#### Prompt:
From the line below containing "[0:03.20-0:04.27]" to the final line, print each line exactly as written. No pictures belong in the copy.

#### Dataset excerpts:
▼

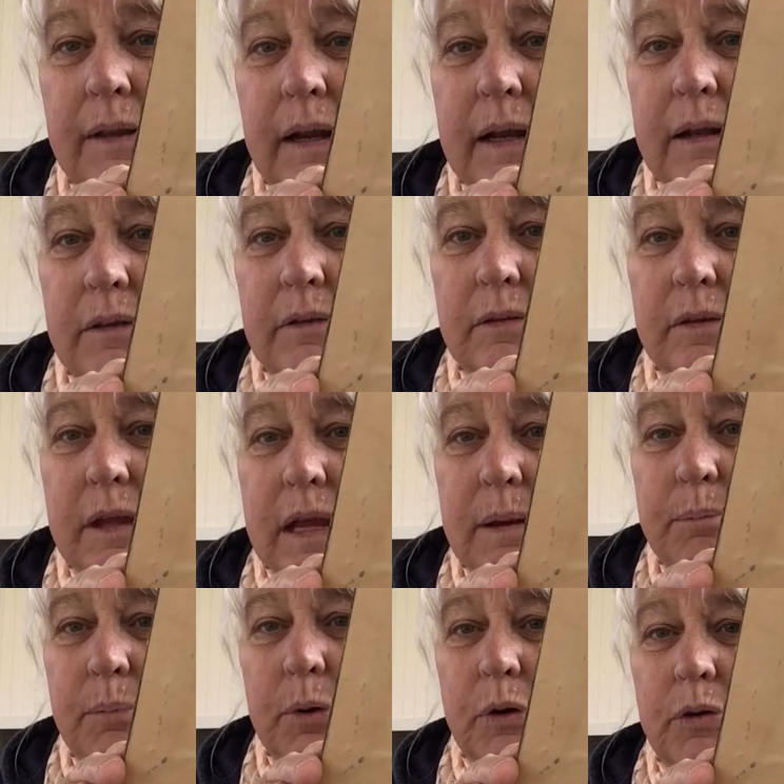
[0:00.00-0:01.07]
that is
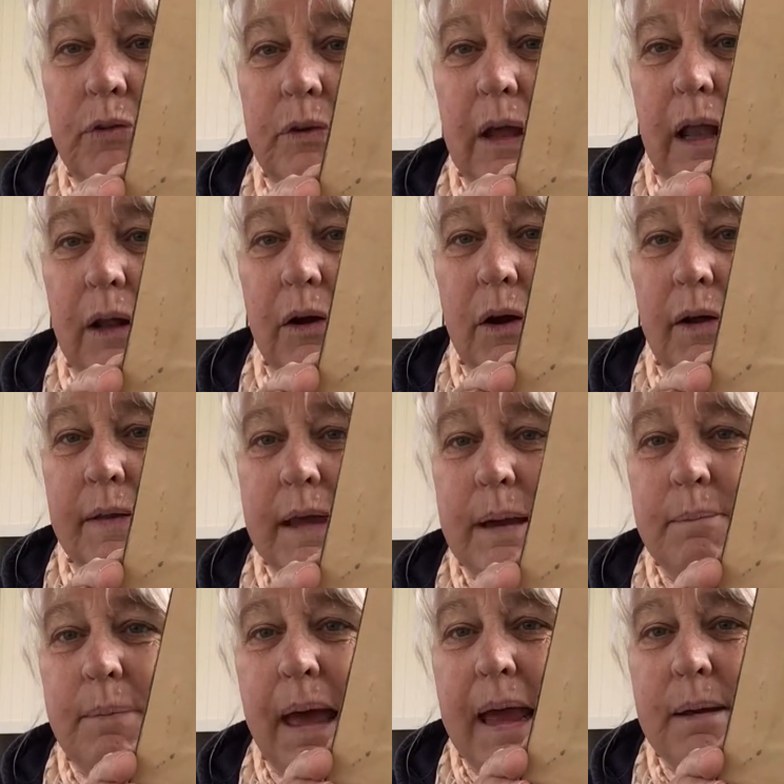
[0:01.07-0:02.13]
the bookseller on the
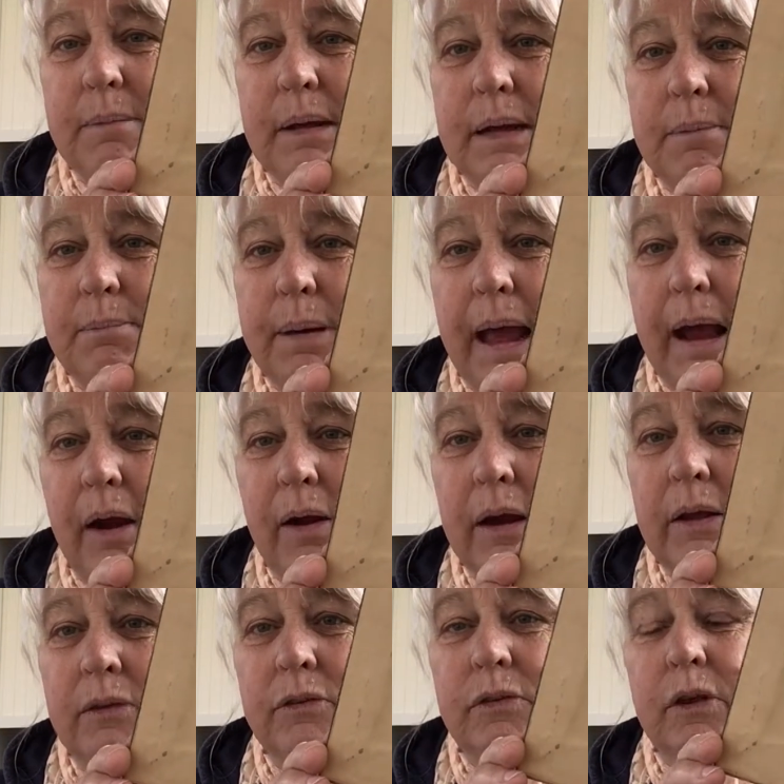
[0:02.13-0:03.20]
embankment in
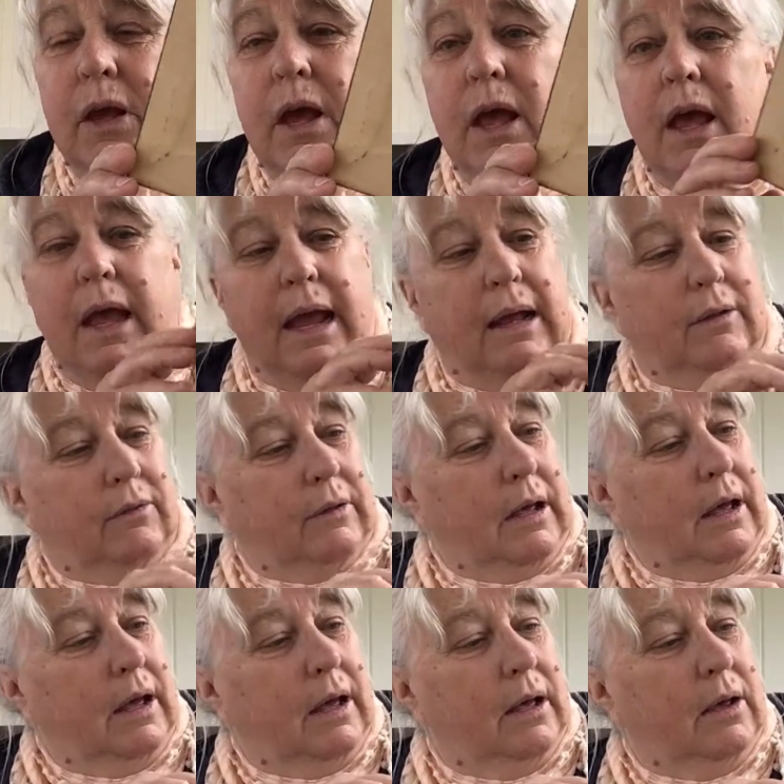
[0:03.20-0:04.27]
Paris. It's
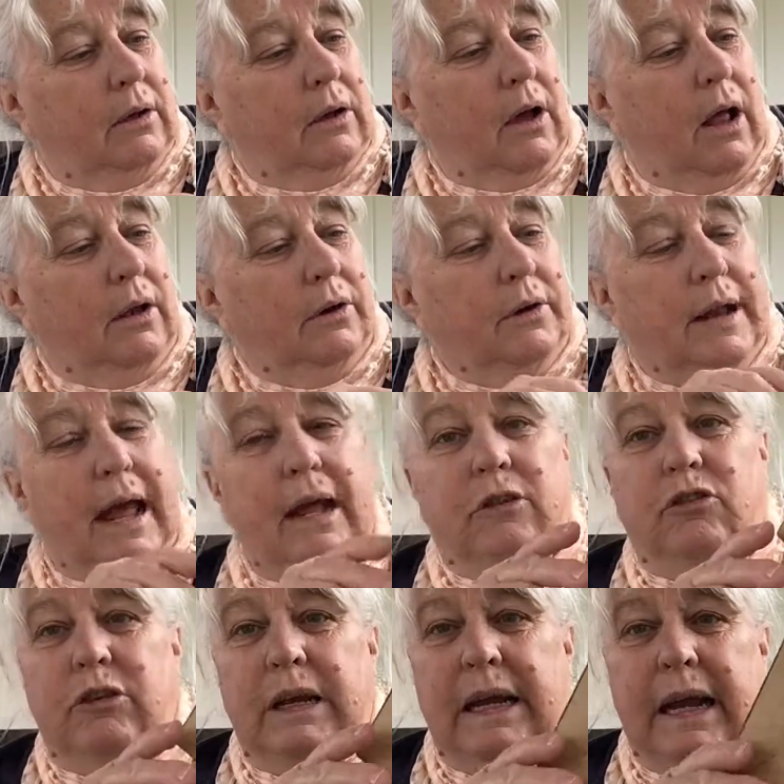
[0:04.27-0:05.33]
a colored
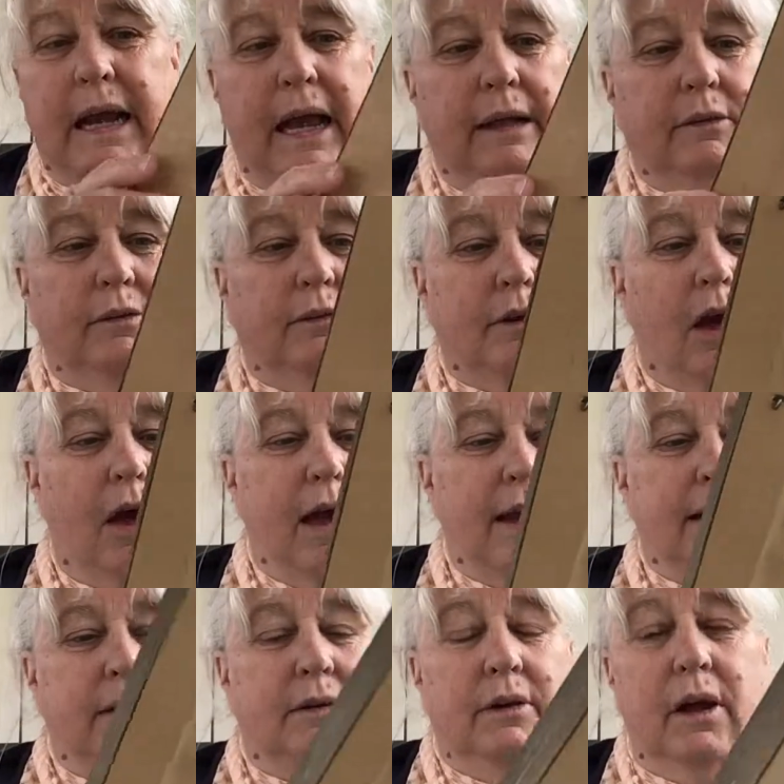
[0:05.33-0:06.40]
etching and
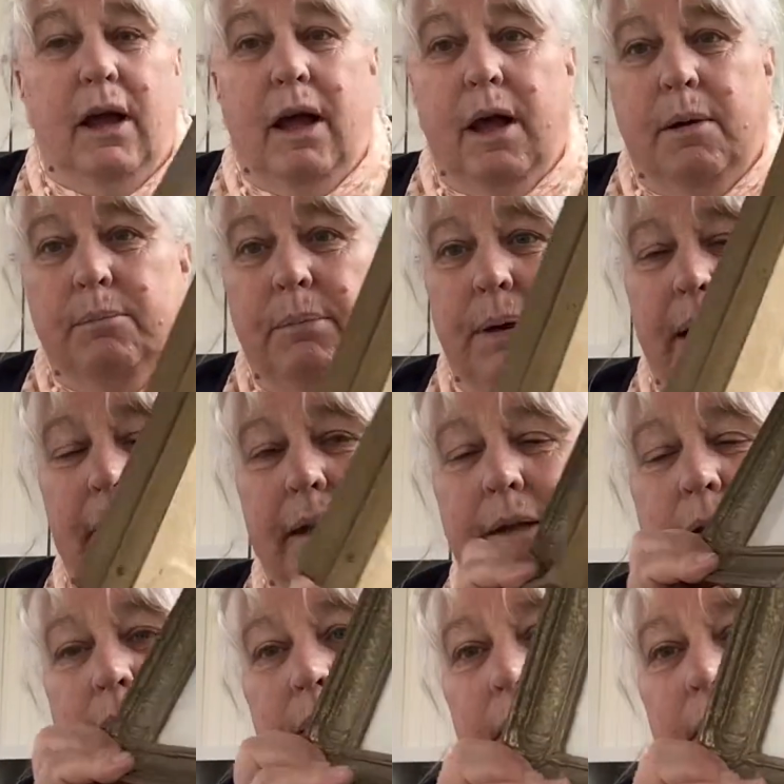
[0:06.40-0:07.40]
signed, but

▲

#### Final answer:
[0:03.20-0:04.27]
Paris. It's
[0:04.27-0:05.33]
a colored
[0:05.33-0:06.40]
etching and
[0:06.40-0:07.40]
signed, but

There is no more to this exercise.